In the beginning, we intended to detect all six carbapenemase genes in a single assay; however, the equipment can process only up to four fluorescent dyes simultaneously. Therefore, we constructed two multiplex assays to detect two combination sets of three carbapenemase genes and an internal control; Set 1 and Set 2 consisted of bla_NDM, bla_KPC, and bla_IMP, and bla_GES, bla_OXA-48, and bla_VIM, respectively.

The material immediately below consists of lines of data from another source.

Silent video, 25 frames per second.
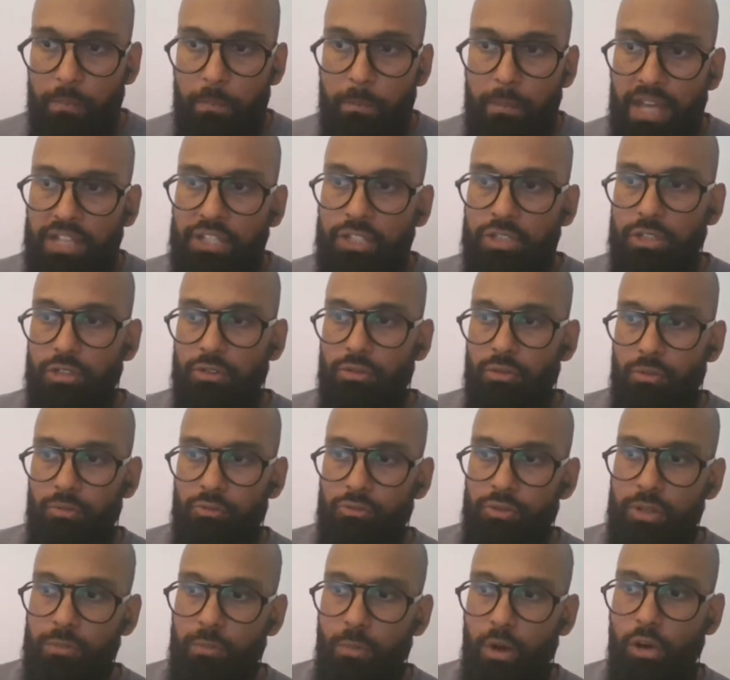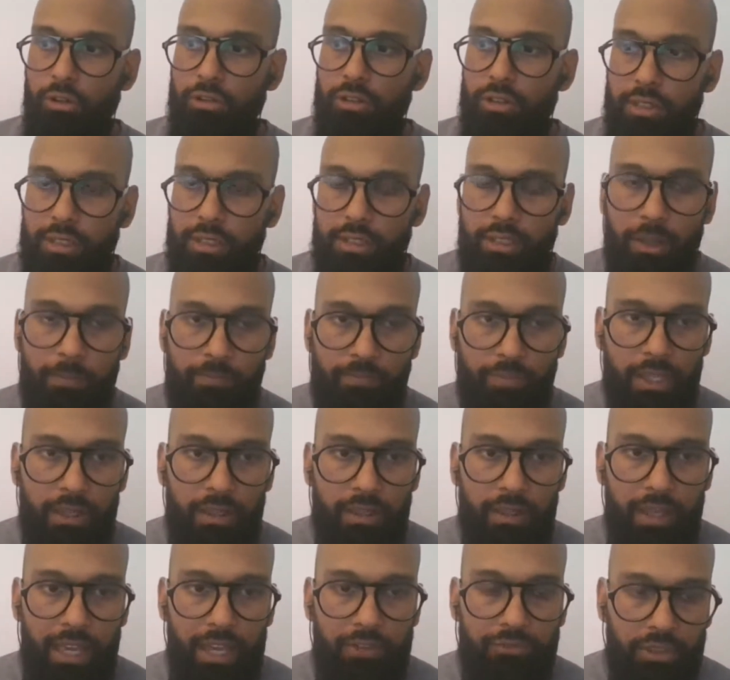measure remotely
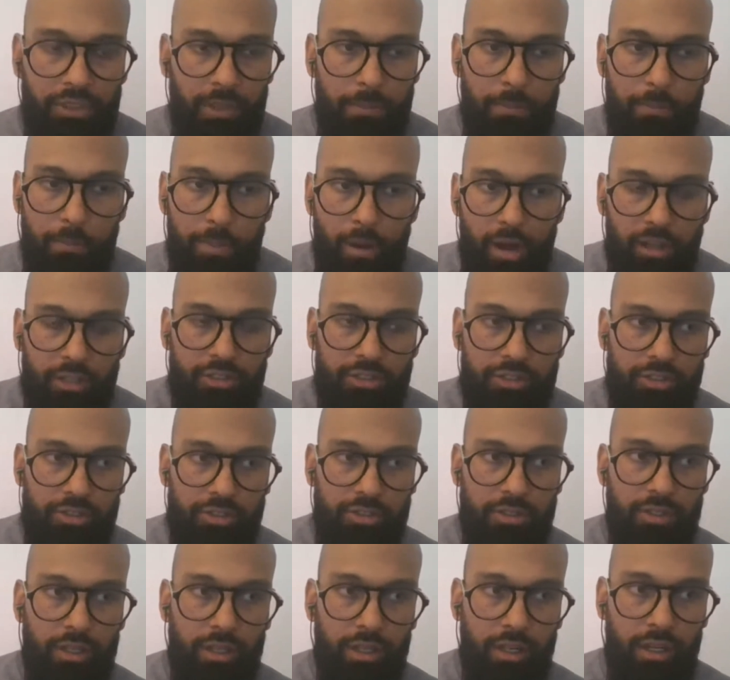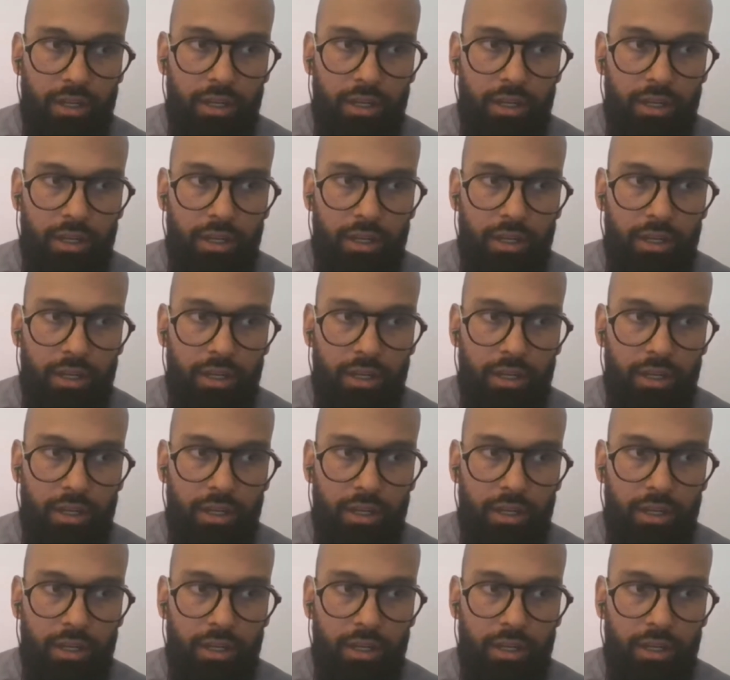if the box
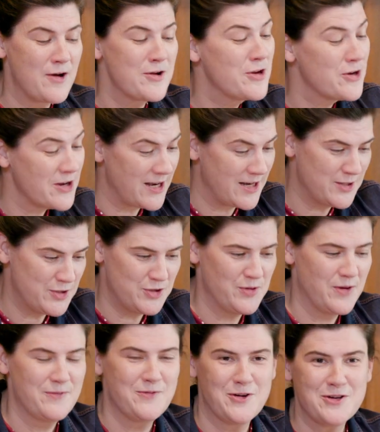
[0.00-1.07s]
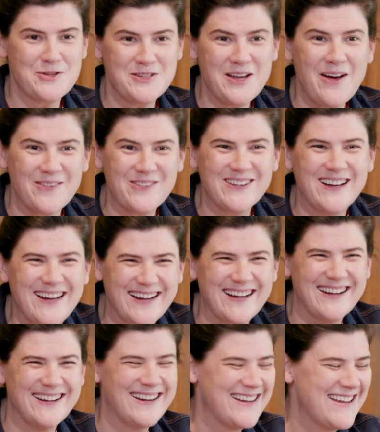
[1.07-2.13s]
now you're getting to do it for yourself.
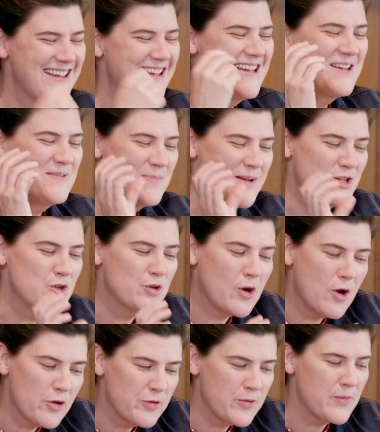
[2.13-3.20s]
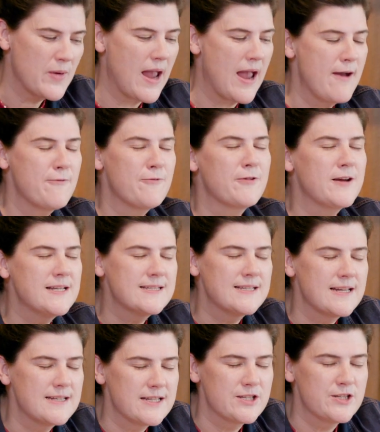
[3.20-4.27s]
But you go through every
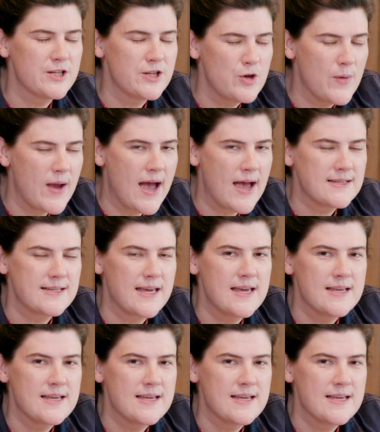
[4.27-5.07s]
sentence and you ask,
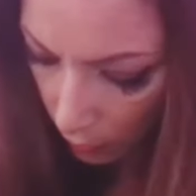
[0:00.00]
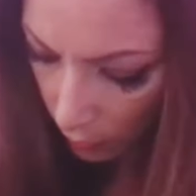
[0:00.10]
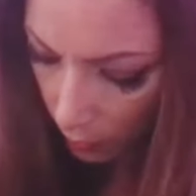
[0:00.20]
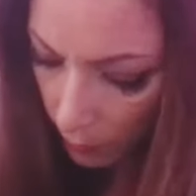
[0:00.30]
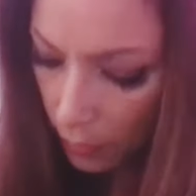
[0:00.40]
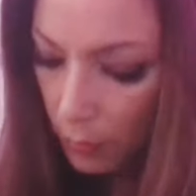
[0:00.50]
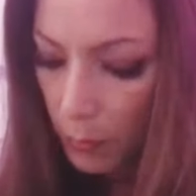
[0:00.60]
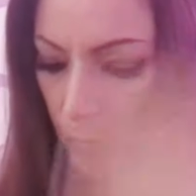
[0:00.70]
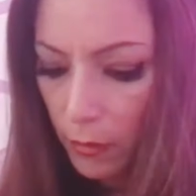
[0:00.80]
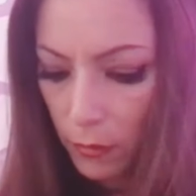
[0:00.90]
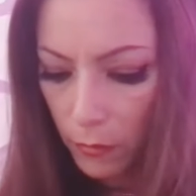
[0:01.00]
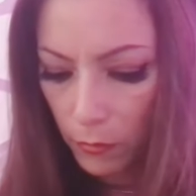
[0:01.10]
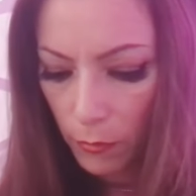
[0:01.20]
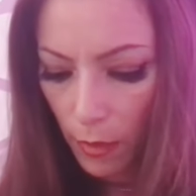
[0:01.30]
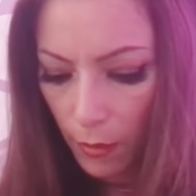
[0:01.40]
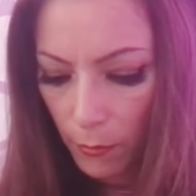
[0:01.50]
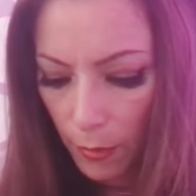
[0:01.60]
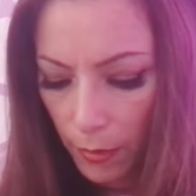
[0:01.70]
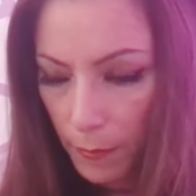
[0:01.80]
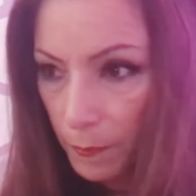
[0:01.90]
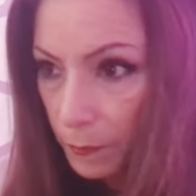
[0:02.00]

And I'm gonna put two that way.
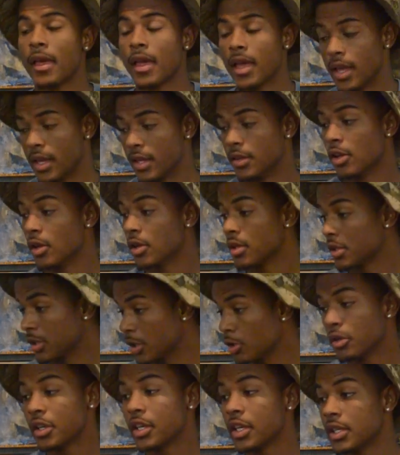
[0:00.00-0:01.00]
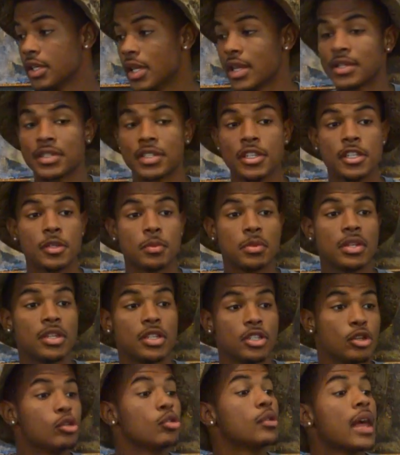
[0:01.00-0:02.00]
And the little kid that sees me
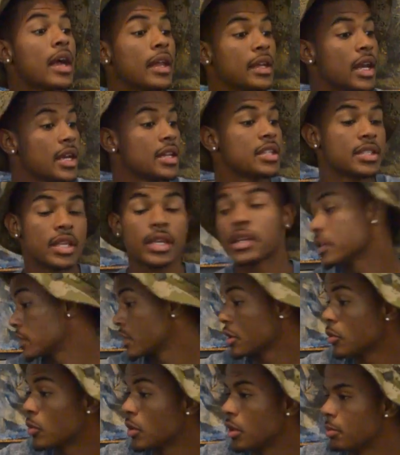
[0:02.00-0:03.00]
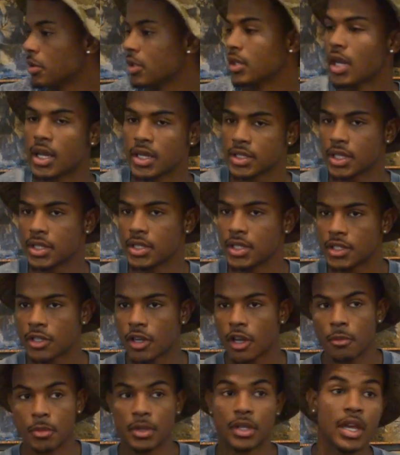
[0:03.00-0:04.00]
do that nice thing is gonna want to be nice because he
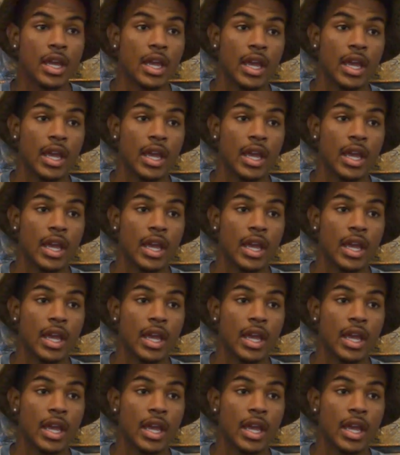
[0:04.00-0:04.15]
saw me,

A 20-μL reaction mixture consisting of 5 μL sample DNA and 15 μL master mix was used for this assay. For each sample, DNA was isolated by boiling bacterial suspension for 10 min. For each reaction, the master mix contained 4 μL LightCycler^® Multiplex DNA Master; 0.5 μL of each LightMix^® Modular series primer and probe (TIB Molbiol GmbH, Berlin, Germany; Table 1) and 0.5 μL of LightMix^® Modular PhHV internal control (2 μL in total) (TIB Molbiol GmbH, Berlin, Germany); 0.25 μL LightCycler^® Uracil-DNA Glycosylase (UNG) (Roche Diagnostics K.K., Tokyo, Japan); and 8.75 μL PCR-grade water (Thermo Fisher Scientific Inc., Japan). The following wavelengths were used: Set 1: NDM, FAM (Excitation [Ex]. 465 nm; Emission [Em]. 510 nm); KPC, LC610 (Ex. 540 nm; Em. 610 nm); IMP, LC640 (Ex. 610 nm; Em. 645 nm); and PhHV, LC670 (Ex. 610 nm; Em. 670 nm). Set 2: GES, LC640 (Ex. 610 nm; Em. 645 nm); OXA, LC580 (Ex. 540 nm; Em. 580 nm); VIM, Cyan500 (Ex. 465 nm; Em. 510 nm); and PhHV, LC670 (Ex. 610 nm; Em. 670 nm). Thermal cycling parameters were as follows: UNG activation at 40 °C for 10 min (1 cycle), Taq activation at 95 °C for 10 min (1 cycle), followed by 45 cycles at 95 °C for 15 s, 60 °C for 30 s, and 72 °C for 2 s (amplification), and 45 °C for 30 s (cooling). The total duration of this assay is approximately 60 min. We defined the detection limit as a concentration at which the coefficient of variation of the five replicates (Log) per tube (15 µL) is less than 10%. Using this assay, we first used the DNA standards of bla_NDM, bla_KPC, bla_OXA-48, bla_IMP, bla_VIM, and bla_GES (LightMix^® Modular series; TIB Molbiol GmbH, Berlin, Germany) to construct the standard curves. Four-fold serial dilutions (8, 40, 200, 1000 copies/15 μL) of the positive controls were prepared and the experiments were performed in duplicate.

2.1.4. Equipment

In this study, we used the COBAS^® z480 (Roche Diagnostics K.K., Tokyo, Japan) genetic analysis system.

3. Results

We constructed standard curves for the six carbapenemase genes using DNA standard solutions. As shown in Figure 1, the multiplex assays showed satisfactory accuracy for all genes. The correlation coefficients were greater than 0.99 for all genes. The lower limits of quantification were confirmed to be ≥20 copies/15 μL for bla_NDM, bla_KPC, bla_IMP, bla_GES, and bla_OXA-48, and ≥10 copies/15 μL for bla_VIM (Supplementary Table S1). The multiplex assay detected each target gene of the reference or clinical strains without cross reactivity (Table 2). Finally, the assay detected two distinct carbapenemase genes (NDM and OXA-48-like carbapenemase) without false-positive results (Table 3). The assay did not show a false-positive result for the 66 CIM-negative isolates at all.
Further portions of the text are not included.